Monster a go go

Monster a go go

Monster a-go go


Monster a go go is a strange film with a strange history.  Pioneer indie filmmaker and gore guru, Herschell Gordon Lewis acquired a partially finished film from Bill Rebane and finished it so he could have a double bill film to show theaters.  In that era of film distribution, you increased your chance of actually getting paid by theater owners if both films were under your name. 

The film concerns an astronaut struck by mysterious radiation.  Since Lewis was filming scenes years after the partially finished film, one actor played his previous character's 'brother' as well as the iconic droning narration(in our era of high end sound equipment and EFX would not be a problem, but in the earlier era of indies, you could cover huge gaps in sound by music and/or narration).

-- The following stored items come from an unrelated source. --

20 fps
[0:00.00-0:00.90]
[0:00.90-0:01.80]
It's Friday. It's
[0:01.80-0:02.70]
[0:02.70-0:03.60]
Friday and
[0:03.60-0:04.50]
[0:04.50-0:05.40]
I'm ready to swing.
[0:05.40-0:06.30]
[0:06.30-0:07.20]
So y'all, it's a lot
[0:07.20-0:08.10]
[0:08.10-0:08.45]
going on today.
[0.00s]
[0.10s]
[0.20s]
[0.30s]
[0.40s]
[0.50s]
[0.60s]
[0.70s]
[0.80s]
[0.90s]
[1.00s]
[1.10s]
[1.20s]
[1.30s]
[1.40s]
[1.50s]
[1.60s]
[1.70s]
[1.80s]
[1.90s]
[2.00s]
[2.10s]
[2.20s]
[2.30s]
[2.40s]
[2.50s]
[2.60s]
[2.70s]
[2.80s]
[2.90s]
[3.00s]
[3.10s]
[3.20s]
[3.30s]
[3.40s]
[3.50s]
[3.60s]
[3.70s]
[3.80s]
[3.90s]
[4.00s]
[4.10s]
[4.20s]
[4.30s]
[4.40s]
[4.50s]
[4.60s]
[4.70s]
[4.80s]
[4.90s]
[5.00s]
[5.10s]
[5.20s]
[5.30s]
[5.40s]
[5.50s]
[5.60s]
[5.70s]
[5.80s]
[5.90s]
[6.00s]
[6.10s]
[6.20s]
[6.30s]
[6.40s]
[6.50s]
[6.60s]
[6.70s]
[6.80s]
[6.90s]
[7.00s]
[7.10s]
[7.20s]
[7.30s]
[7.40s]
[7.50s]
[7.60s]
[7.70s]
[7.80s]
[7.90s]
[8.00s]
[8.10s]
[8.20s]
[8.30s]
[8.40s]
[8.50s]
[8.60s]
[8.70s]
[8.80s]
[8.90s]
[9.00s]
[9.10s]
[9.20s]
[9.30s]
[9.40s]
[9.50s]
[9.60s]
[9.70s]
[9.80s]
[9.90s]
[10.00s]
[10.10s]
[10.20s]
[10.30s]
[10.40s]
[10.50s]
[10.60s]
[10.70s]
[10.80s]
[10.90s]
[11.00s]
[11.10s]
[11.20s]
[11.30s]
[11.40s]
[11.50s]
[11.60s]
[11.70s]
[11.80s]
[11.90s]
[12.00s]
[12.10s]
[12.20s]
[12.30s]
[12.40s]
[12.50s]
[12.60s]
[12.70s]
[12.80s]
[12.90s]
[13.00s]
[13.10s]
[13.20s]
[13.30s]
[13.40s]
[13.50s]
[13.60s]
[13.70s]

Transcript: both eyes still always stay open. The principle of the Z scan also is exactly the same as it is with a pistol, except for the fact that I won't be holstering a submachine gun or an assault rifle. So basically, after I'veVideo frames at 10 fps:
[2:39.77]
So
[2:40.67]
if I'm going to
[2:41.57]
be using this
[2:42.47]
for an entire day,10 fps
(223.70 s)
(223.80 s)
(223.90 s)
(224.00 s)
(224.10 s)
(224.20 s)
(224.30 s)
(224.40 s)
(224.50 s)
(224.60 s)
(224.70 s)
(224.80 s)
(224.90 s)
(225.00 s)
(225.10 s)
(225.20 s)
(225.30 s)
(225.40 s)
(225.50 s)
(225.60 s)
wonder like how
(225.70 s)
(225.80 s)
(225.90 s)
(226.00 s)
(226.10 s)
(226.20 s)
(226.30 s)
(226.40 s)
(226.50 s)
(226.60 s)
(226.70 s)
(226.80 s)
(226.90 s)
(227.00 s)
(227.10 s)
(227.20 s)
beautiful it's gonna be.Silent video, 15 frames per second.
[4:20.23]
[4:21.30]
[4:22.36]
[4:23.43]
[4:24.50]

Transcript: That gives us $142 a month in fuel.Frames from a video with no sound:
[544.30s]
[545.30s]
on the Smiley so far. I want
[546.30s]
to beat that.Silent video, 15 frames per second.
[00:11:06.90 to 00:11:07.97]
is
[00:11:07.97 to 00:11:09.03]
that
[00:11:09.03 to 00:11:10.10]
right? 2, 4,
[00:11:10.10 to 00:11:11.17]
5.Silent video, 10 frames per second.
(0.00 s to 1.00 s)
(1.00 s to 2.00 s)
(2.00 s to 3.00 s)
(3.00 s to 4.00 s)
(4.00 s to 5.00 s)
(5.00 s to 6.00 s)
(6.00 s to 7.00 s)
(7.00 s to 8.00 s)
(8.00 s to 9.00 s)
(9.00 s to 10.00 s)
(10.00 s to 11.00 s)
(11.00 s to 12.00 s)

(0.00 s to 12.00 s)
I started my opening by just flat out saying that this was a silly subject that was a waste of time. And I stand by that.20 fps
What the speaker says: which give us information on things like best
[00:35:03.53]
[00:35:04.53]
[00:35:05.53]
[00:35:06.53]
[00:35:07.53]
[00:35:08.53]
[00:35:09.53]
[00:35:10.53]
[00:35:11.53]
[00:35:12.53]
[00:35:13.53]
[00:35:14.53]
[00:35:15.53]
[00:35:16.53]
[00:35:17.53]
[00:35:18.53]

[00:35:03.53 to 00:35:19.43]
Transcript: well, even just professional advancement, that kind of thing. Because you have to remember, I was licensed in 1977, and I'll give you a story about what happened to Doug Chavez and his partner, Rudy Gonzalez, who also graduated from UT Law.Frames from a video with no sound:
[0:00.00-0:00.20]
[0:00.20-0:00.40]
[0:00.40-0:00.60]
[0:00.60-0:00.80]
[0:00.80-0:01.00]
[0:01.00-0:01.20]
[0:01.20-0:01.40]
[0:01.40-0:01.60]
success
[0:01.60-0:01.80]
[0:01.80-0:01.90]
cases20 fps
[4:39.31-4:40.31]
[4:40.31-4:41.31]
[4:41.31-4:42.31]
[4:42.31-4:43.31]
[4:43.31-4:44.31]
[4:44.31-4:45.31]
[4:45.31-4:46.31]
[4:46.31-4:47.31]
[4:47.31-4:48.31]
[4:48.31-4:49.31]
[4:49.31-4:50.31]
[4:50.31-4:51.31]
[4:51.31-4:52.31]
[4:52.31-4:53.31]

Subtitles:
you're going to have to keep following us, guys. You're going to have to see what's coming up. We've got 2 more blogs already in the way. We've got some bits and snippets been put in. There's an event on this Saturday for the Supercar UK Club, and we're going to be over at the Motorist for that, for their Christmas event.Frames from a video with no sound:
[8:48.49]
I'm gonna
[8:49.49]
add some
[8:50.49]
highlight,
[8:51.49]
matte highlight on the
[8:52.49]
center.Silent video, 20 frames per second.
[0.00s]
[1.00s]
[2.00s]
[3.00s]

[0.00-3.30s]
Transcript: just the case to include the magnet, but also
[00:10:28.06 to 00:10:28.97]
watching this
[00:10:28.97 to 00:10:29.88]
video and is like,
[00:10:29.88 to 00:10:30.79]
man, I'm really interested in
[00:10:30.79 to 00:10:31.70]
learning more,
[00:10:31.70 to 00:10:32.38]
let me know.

10 foot tall monster astronaut from a tiny cardboard capsule! 

The film is very disjointed in structure, and the ending is somewhat off kilter.  The radioactive astronaut monster causing havoc has a mysterious resolution.  The narrator (Lewis) announces that there was never a monster, and the real astronaut was safe miles away.  Add to this weird ending, disjointed acting and a chaotic film structure you have one of the strange films that was lampooned on mystery science theater TV show.  Did the monster happen or was it all a trick of the mind?

Monster a-go go was also lampooned on mystery science theater 3000


 Herschell Gordon Lewis would later be instrumental in the first gore film, bloodfest, and other slasher films.  It is ironic such gore feasts would have its roots with a strange atomic monster from a cardboard space capsule.